Records from a data source
──────────────────────────────

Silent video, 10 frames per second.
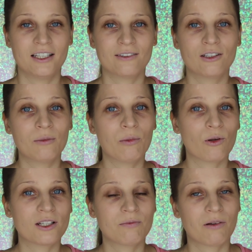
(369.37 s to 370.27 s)
Do tej
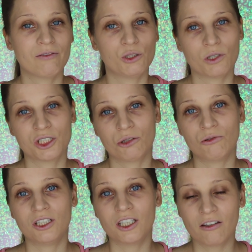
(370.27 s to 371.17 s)
pory sprawdziła się
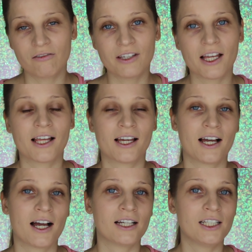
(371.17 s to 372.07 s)

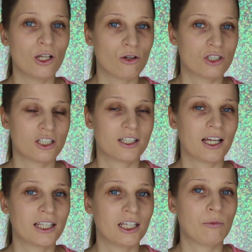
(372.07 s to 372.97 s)
niewielka ilość
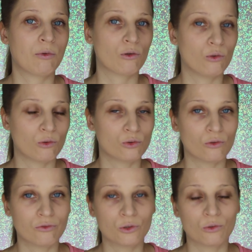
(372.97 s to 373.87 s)
takich
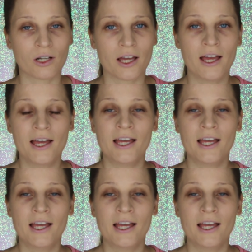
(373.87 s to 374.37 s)
produktów, które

──────────────────────────────

TASK OBJECTIVE:
Print the data above exactly, minus pictures.

EXERCISE RESULT:
Silent video, 10 frames per second.
(369.37 s to 370.27 s)
Do tej
(370.27 s to 371.17 s)
pory sprawdziła się
(371.17 s to 372.07 s)

(372.07 s to 372.97 s)
niewielka ilość
(372.97 s to 373.87 s)
takich
(373.87 s to 374.37 s)
produktów, które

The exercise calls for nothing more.